If you want to be seen as less macho/ protector, I would really work to slim down your muscle and weight. My wife who is MTF did this very slowly and without me knowing why she was doing it before she came out to me. We've been together since our freshman year of high school. In senior year she was roughly about 230 lbs or so and it took a good 2 years to slim down to her 145 lbs now. It made a DRAMATIC difference in how she feels and how she sees herself. Maybe by dropping the weight and muscle it may help you feel more how you want to feel. I would work on that, try eating less - no dieting just eat less of everything as well as try to cut out any candy or sweets, drinking only water and natural juices with 100% juice. Swimming, biking and running will help you lose weight and it will tone your muscles but not give you the added bulk like weight lifting will. Everyone though on gender is different and that's not a bad thing. I would seek out a therapist specialized in gender or sexology. They can help you with what you may want to do or just be someone to talk to about your gender issues beyond what most of us on YA can do. You need to find a woman that just accepts you for who you are, sadly they are hard to find, but have faith, because we are out there.
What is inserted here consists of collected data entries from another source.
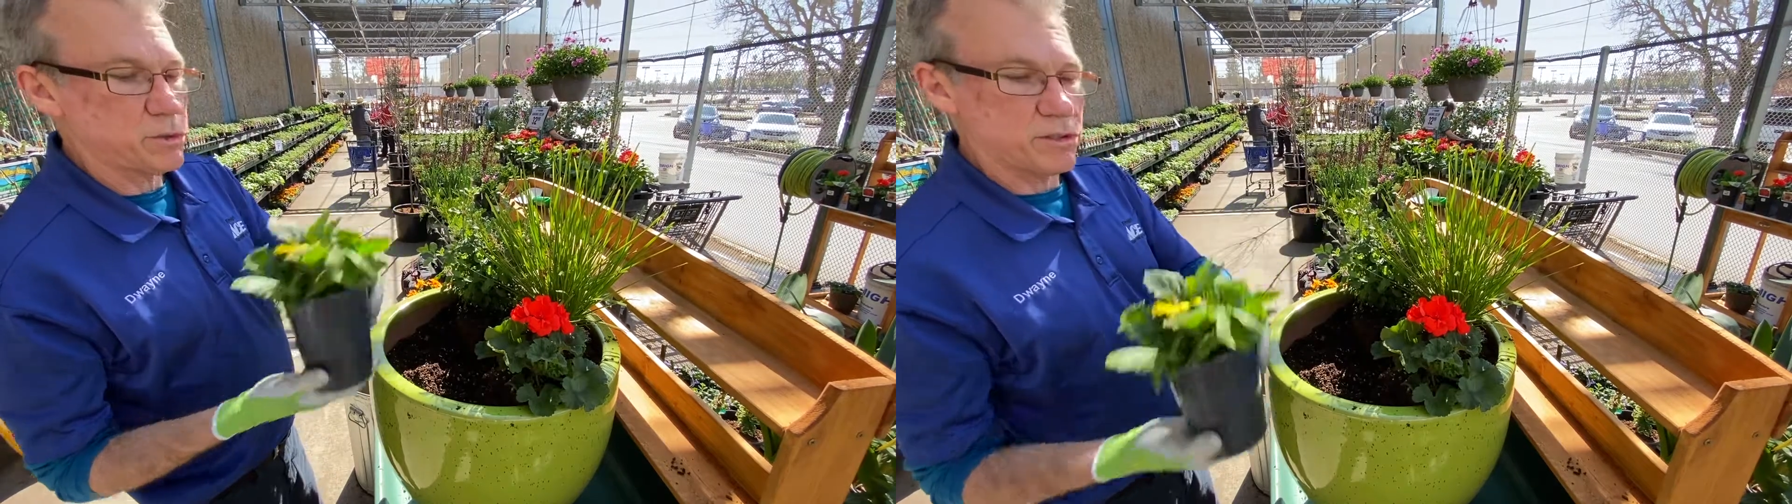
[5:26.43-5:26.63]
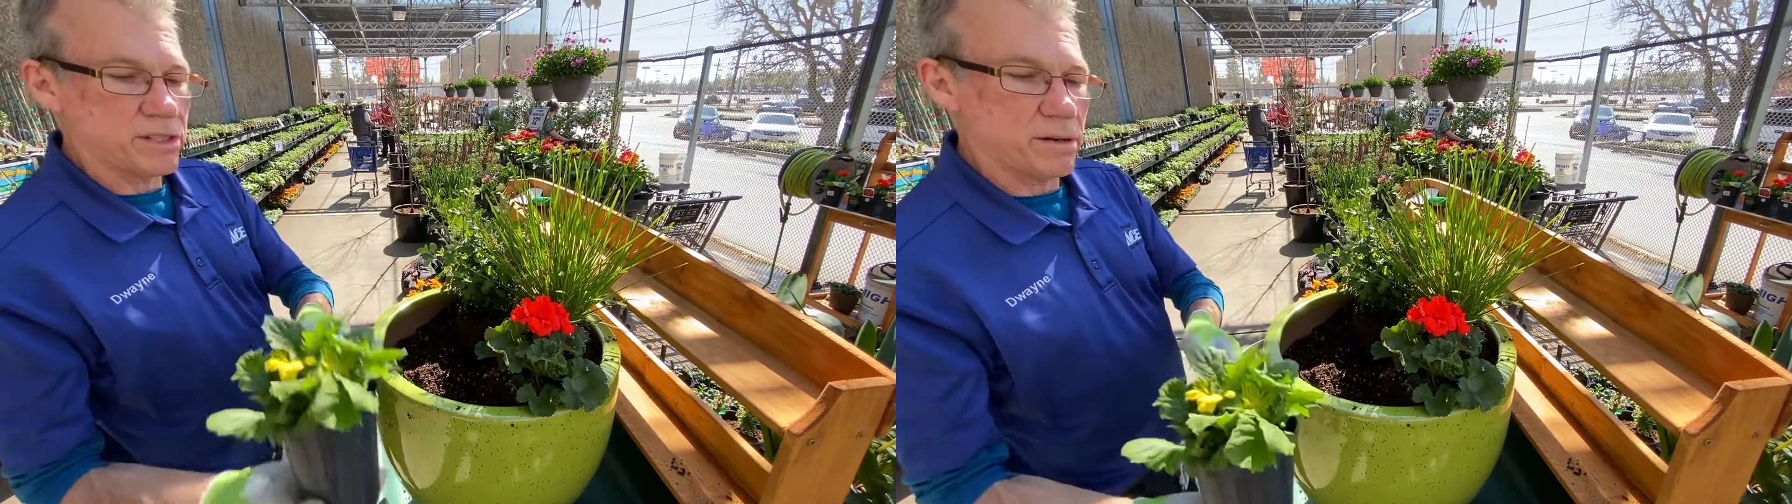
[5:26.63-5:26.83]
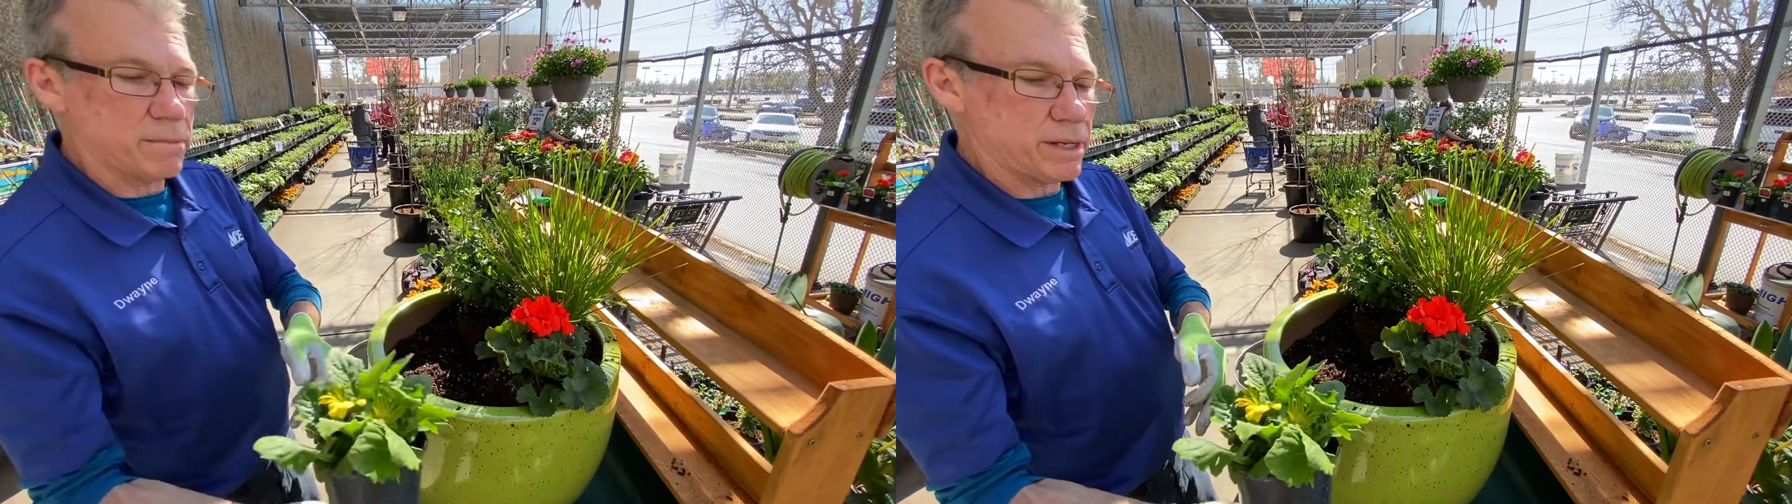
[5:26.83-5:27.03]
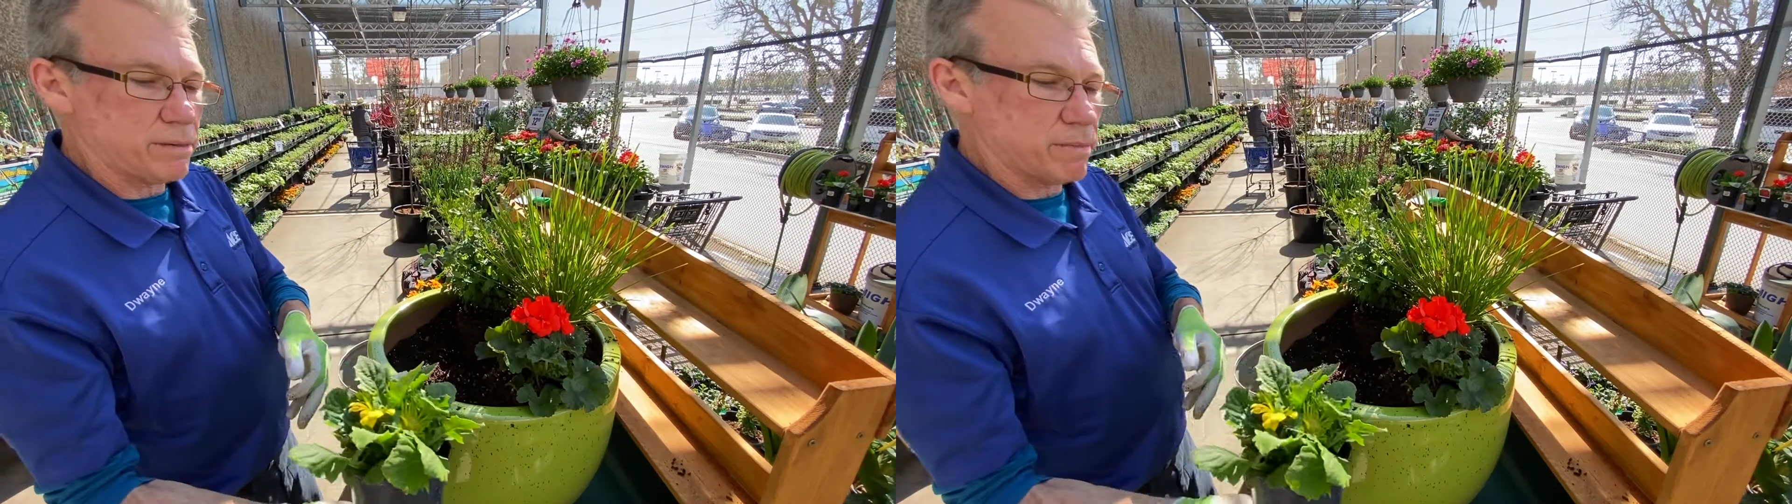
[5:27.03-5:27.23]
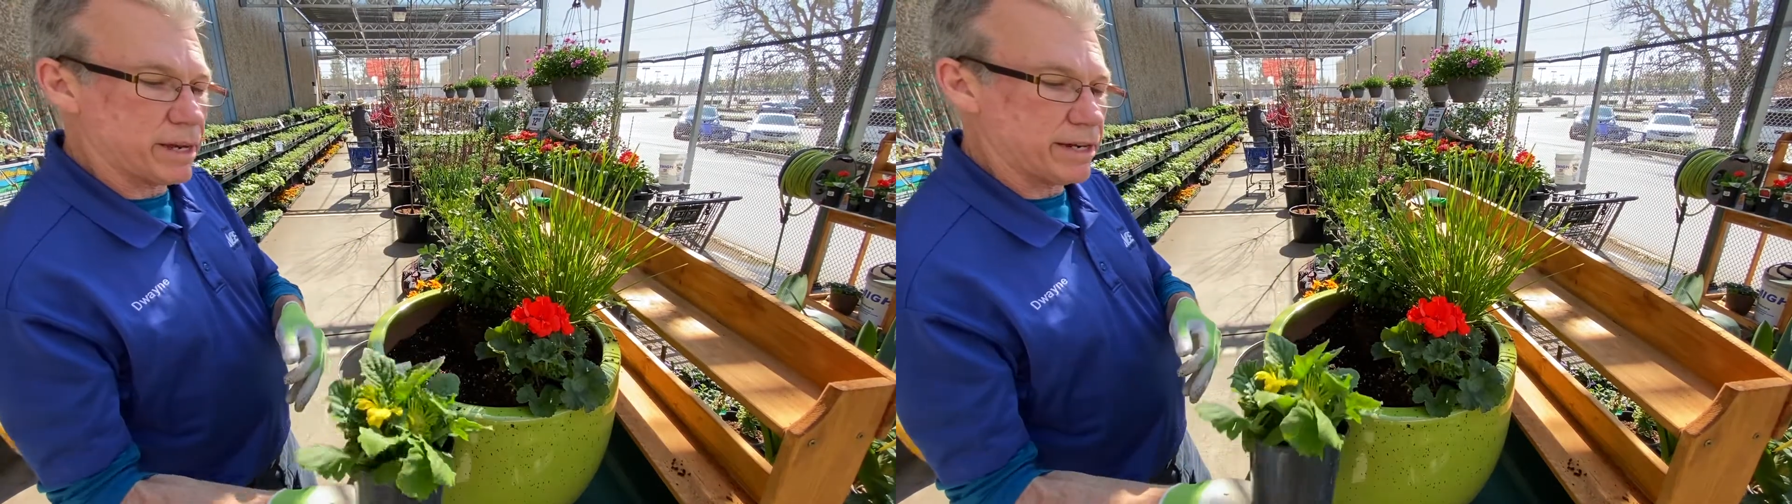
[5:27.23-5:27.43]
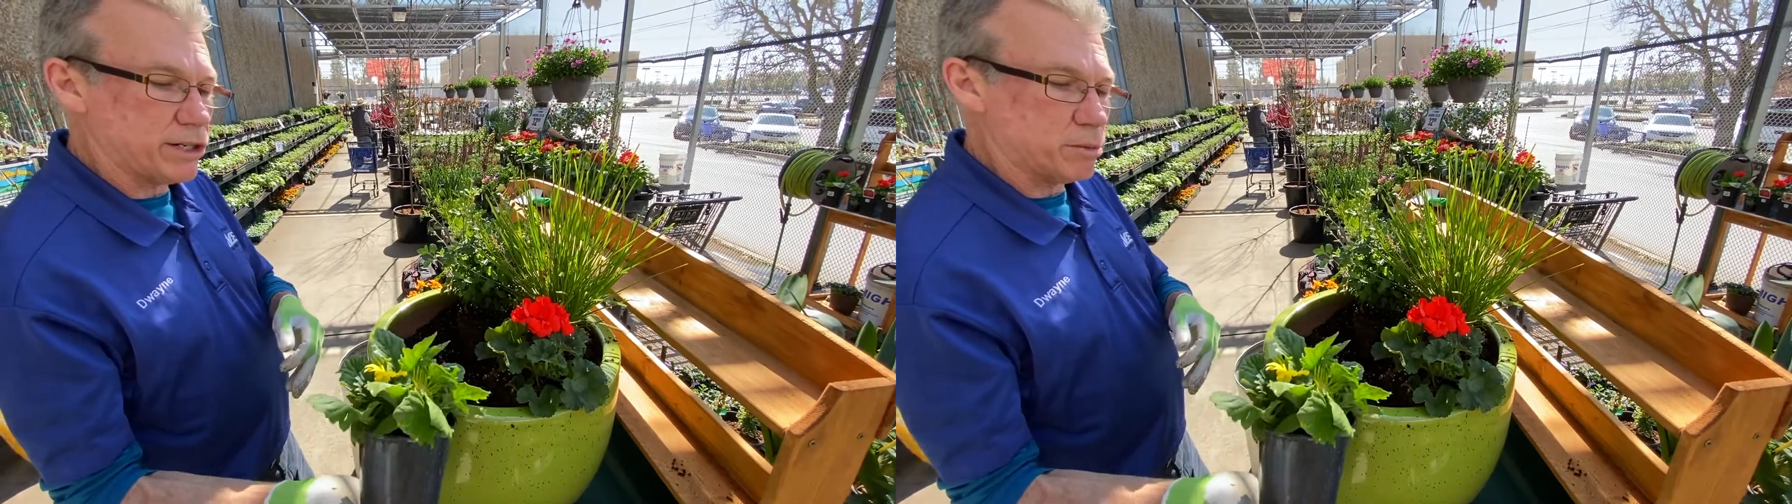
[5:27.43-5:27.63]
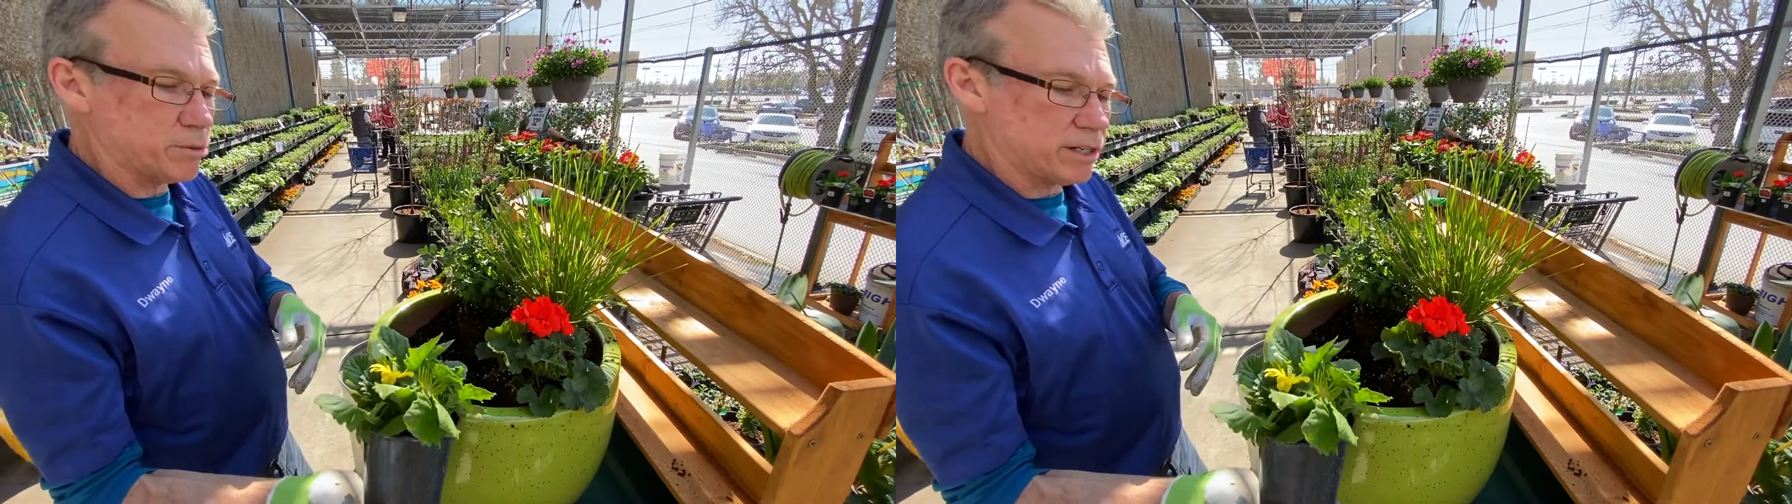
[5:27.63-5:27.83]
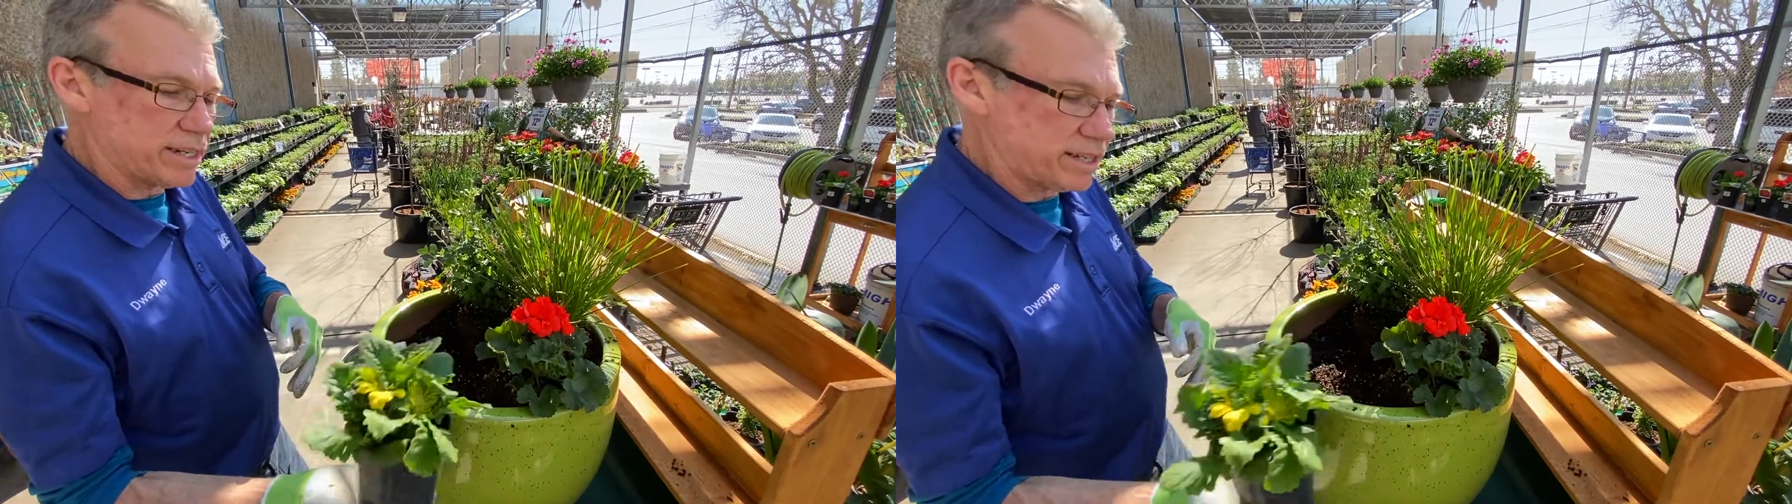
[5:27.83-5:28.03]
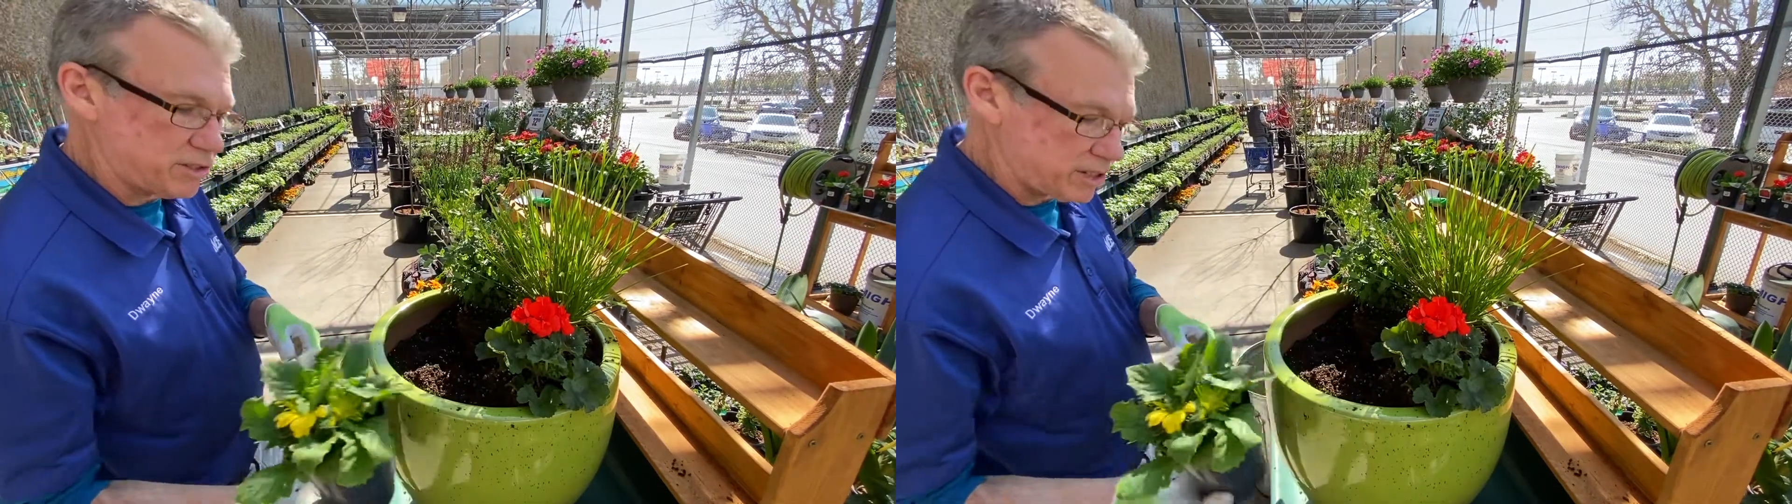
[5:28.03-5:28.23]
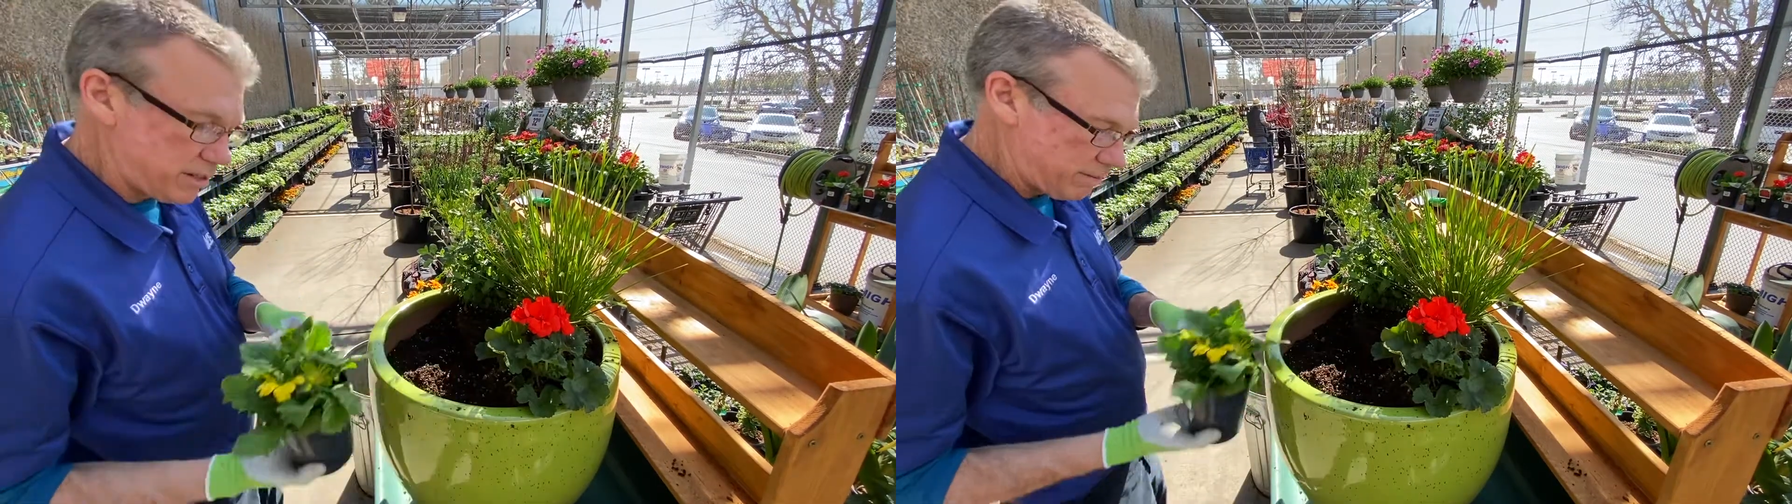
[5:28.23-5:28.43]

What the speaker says: one's going to be my Gerbera daisy.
One hell of a lot of us have issues with out body image. As a kid I was terribly overweight and then went through anorexia and then bulimia (yes in that order). Luckily friends put me back on the right path, and got me thinking straightish about what I was really wanting (oh my go this is sounding like an infomercial). I still think my bum is big (though I know its not), and there are times even now 26 years on that the idea of starving myself or binging appeal, but they solve nothing. All I can do is look at myself and think whats really best, damn I'm a 44yo guy and I get wolf whistled by women even though I do look like I was dropped on my face at birth! You are a good looking guy, sure you can diet and that will change your appearance to a degree, it won't change your bone structure, the best you can do is look objectively at yourself and figure "what can you do" (I agree you'd make an unconvincing woman - as would I, though it not my desire). I've included a link to a book on body image that's coming out shortly. Ok, the author has her own issues and is therefore not entirely subjective, but it could be of use (I've already got my copy on order - how metro is that!).

I'm a lesbian so I'm not sure my answer counts but I think your black and white photo is gorgeous, your eyes are really deep and thoughtful. I see your quandary, I really do, but you can't change your physique to that extent. You need to work on loving what you have and accepting it. I think you're with the wrong types of women, if you tell us about your insecurities, most of us will try to help you out, not make you feel worse about yourself.

Take up dancing, preferably something graceful like ballet. You can also change your weight issues, but do contact a health care professional before doing that. Its unhealthy to lose more than .5-1 lb of weight a week. Start wearing bright colors and fabrics that make you feel more feminine. Best.